In the Golden State with Milvus lenses
The American photographer Mike Nelson had the chance to test the Milvus 2.8/15 and Milvus 2.8/18 before they hit the market and shares his initial impressions here.
Every day extraordinary things happen somewhere in the world, and photography allows us to be part of them.
Surfing, diving, traveling – and capturing all that on camera. For Mike Nelson from California, photography and adventure lie very close to each other. “I want to capture moments and share them with people,” says the 24-year-old. “Every day extraordinary things happen somewhere in the world, and photography allows us to be part of them.” His passion for film crystallized during his childhood, when he used to make short films with his siblings and friends. In high school he held his first photo camera and subsequently took various courses before later really learning the photography trade at the Brooks Institute in Santa Barbara. One reason for studying there was that it offered excellent courses in underwater photography.
Mike associates ZEISS lenses with quality. “They are sharp, precise and made of high-quality materials. I can always rely on these lenses. I invest a lot of time and passion in my photography, and it’s just good to know that the manufacturer also puts in a lot of effort into offering me the best possible equipment.” So naturally his expectations of the Milvus 2.8/15 and Milvus 2.8/18 beforehand were high. And they were met: He was already enthusiastic after the first test. “The superb sharpness across the entire image range and low distortion are impressive. The lenses can more than fulfill the requirements of modern sensors and yet are still relatively compact.” Mike particularly likes the Milvus 2.8/18. “It has a considerably wider angle than a 24-70, but still delivers a perspective that looks very natural when you look at it.”
For underwater shots Mike used the ZEISS Milvus 2.8/18 on the Canon 5D Mark III in an Aquatech underwater housing, which is how he created his photo series of sea lions in Malibu. “I didn’t use any flashes or lights, but with the maximum aperture of f/2.8 I was able to capture enough light for my motifs under water.”
The standard lens shade enabled him to easily place the lens into the underwater housing without any problems. “When putting things in the underwater housing, a fixed lens shade can often be a bothersome element: the lens can’t be put in the right place, which can have a negative impact on the imaging quality. In the worst case, it even hits against the front element of the housing and can’t be installed at all. For that reason, for years I ordered specially reconstructed ZEISS 15 millimeter lenses without a lens shade for our clients.
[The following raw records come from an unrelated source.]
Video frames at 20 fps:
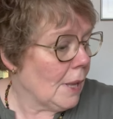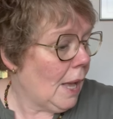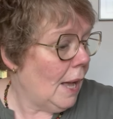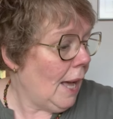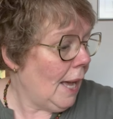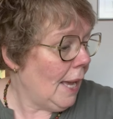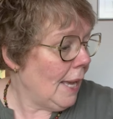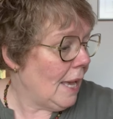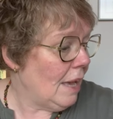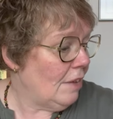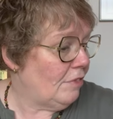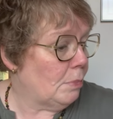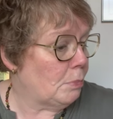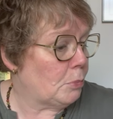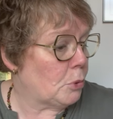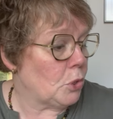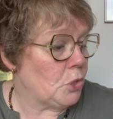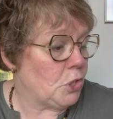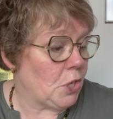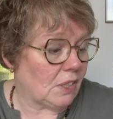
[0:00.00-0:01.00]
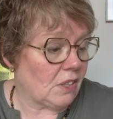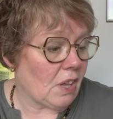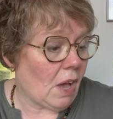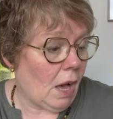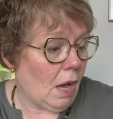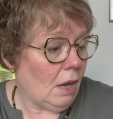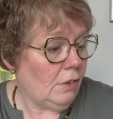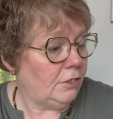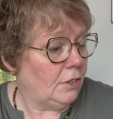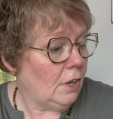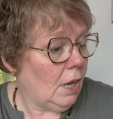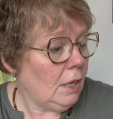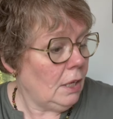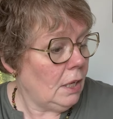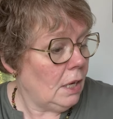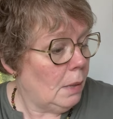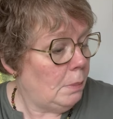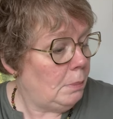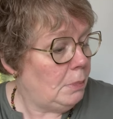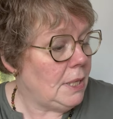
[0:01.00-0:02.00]
I have a project half
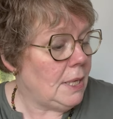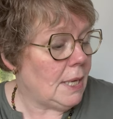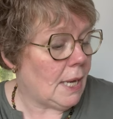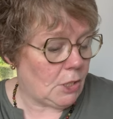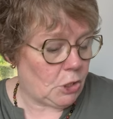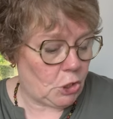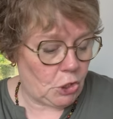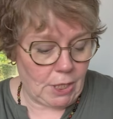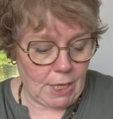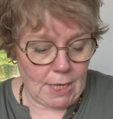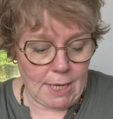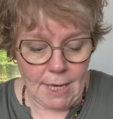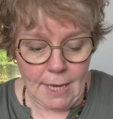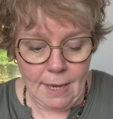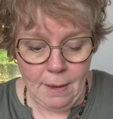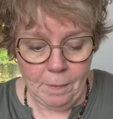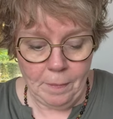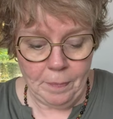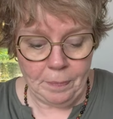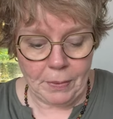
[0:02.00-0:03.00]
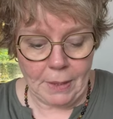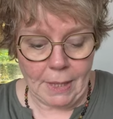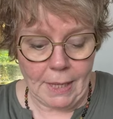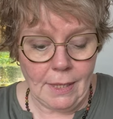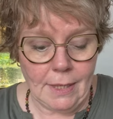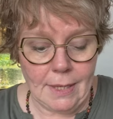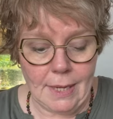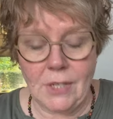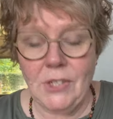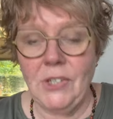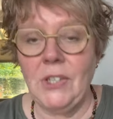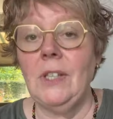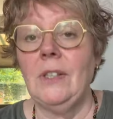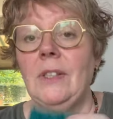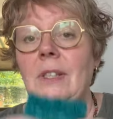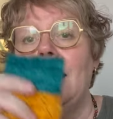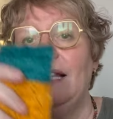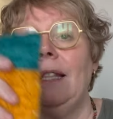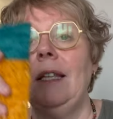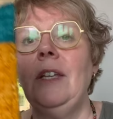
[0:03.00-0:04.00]
done, a PhD, and
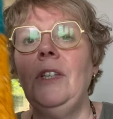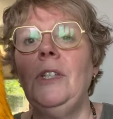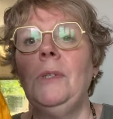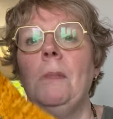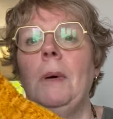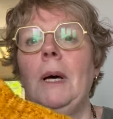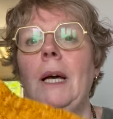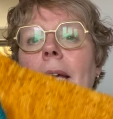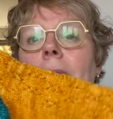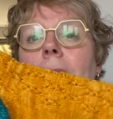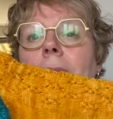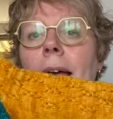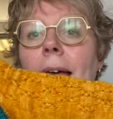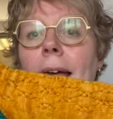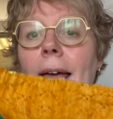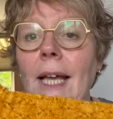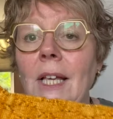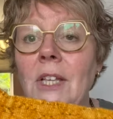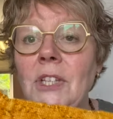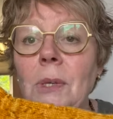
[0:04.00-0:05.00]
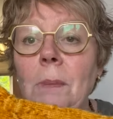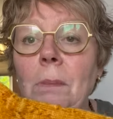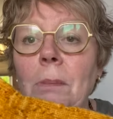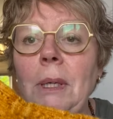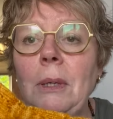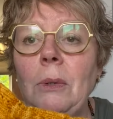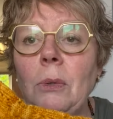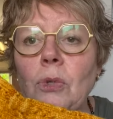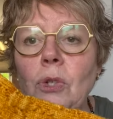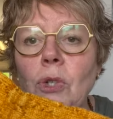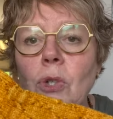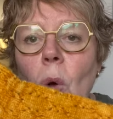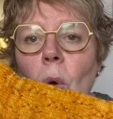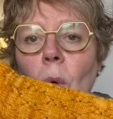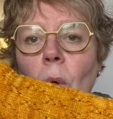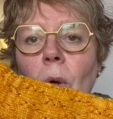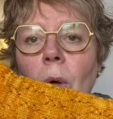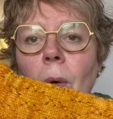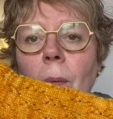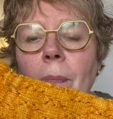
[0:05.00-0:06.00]
that is my Hexa
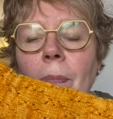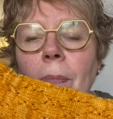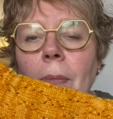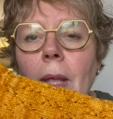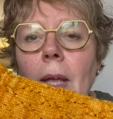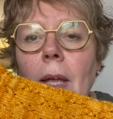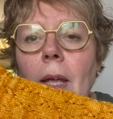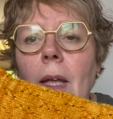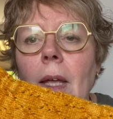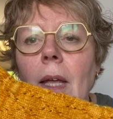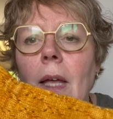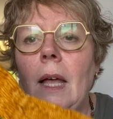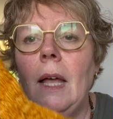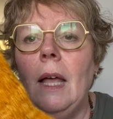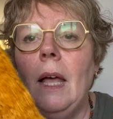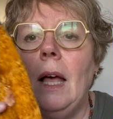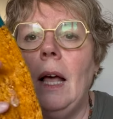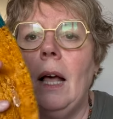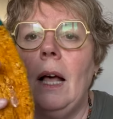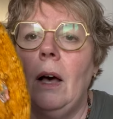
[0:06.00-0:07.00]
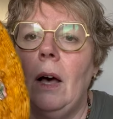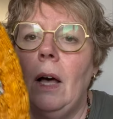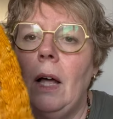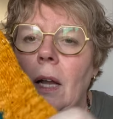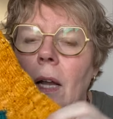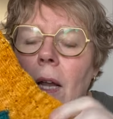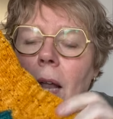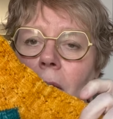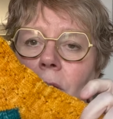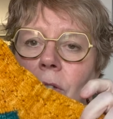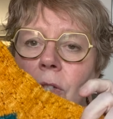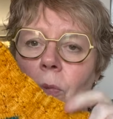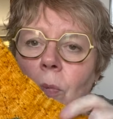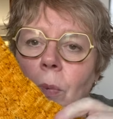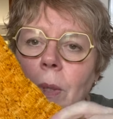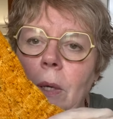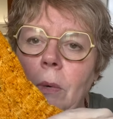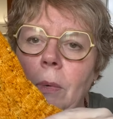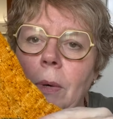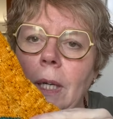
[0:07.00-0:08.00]
Sock. Last
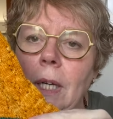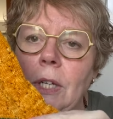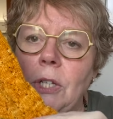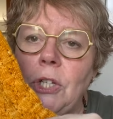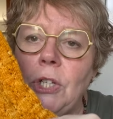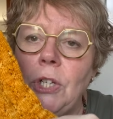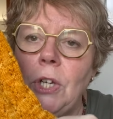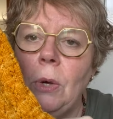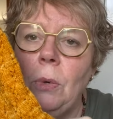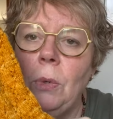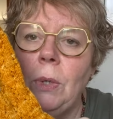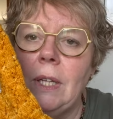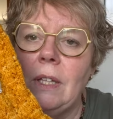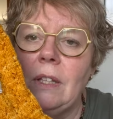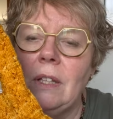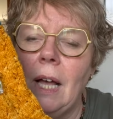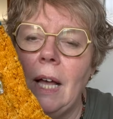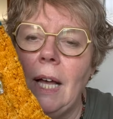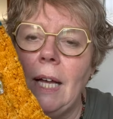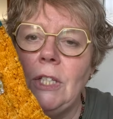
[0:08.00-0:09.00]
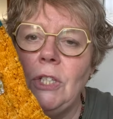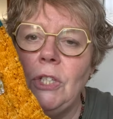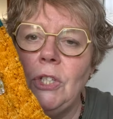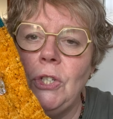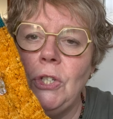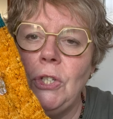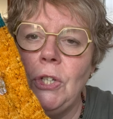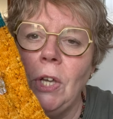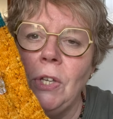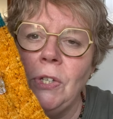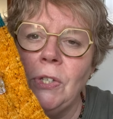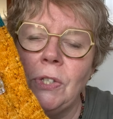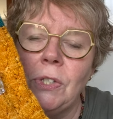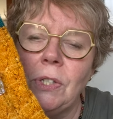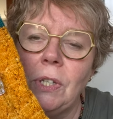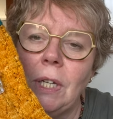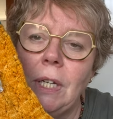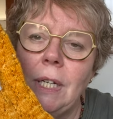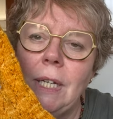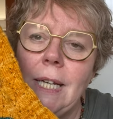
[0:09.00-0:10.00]
week when I showed it, I
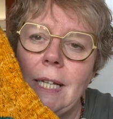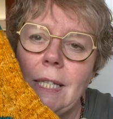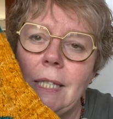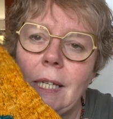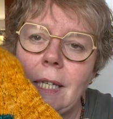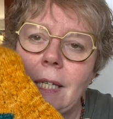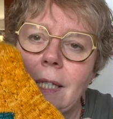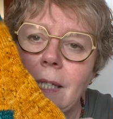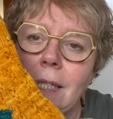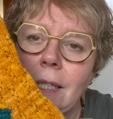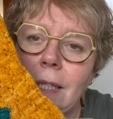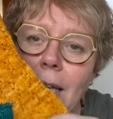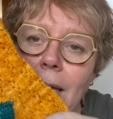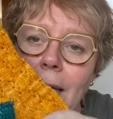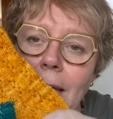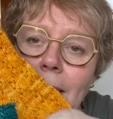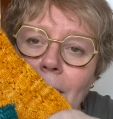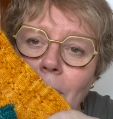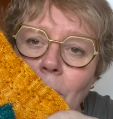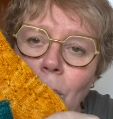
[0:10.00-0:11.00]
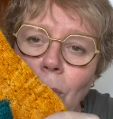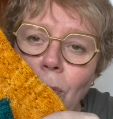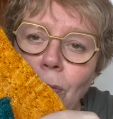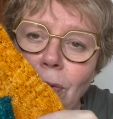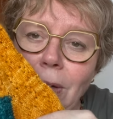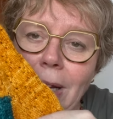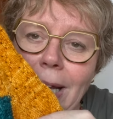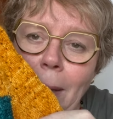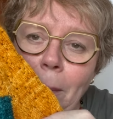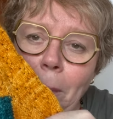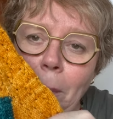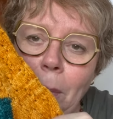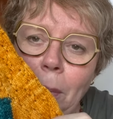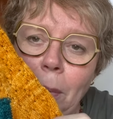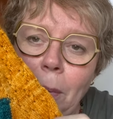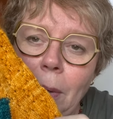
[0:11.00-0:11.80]
just knitted the heel flap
The fact that there are now models with a detachable lens shade is fantastic.”
From the start it was clear to me that this lens was perfect for night shots.
To take pictures of the sunset, Mike mainly used the Milvus 2.8/15. “From the start it was clear to me that this lens was perfect for night shots. I experimented a lot with the settings. In setting the focus, I relied completely on the markings on the lens and by doing so achieved very precise results. Also, the stop for the infinity setting fits exactly. I really liked that. The Milvus 2.8/15 is now definitely one of my favorite lenses. Although the focal length resembles that of the Milvus 2.8/18, both lenses do have their own unique characters.” And because his roots lie in photographing moving images, Mike ends our conversation by highlighting the lenses’ use for video. “Nowadays it’s important for many photographers that their lenses can be used for both photography and video. In that sense, the Milvus lenses are definitely an invaluable investment.”
About Mike Nelson
Michael David Nelson, 24, grew up along the coast of California, and became interested in photography and film as a child. The enthusiastic water sportsman graduated from the Brooks Institute of Photography, then worked for three years in the underwater department at the photo retailer and underwater photography specialist, Samy’s Camera. A freelance photographer, Nelson has sold his images to manufacturers of outdoor goods, fashion companies and private airlines. He lives with his wife in Malibu, California.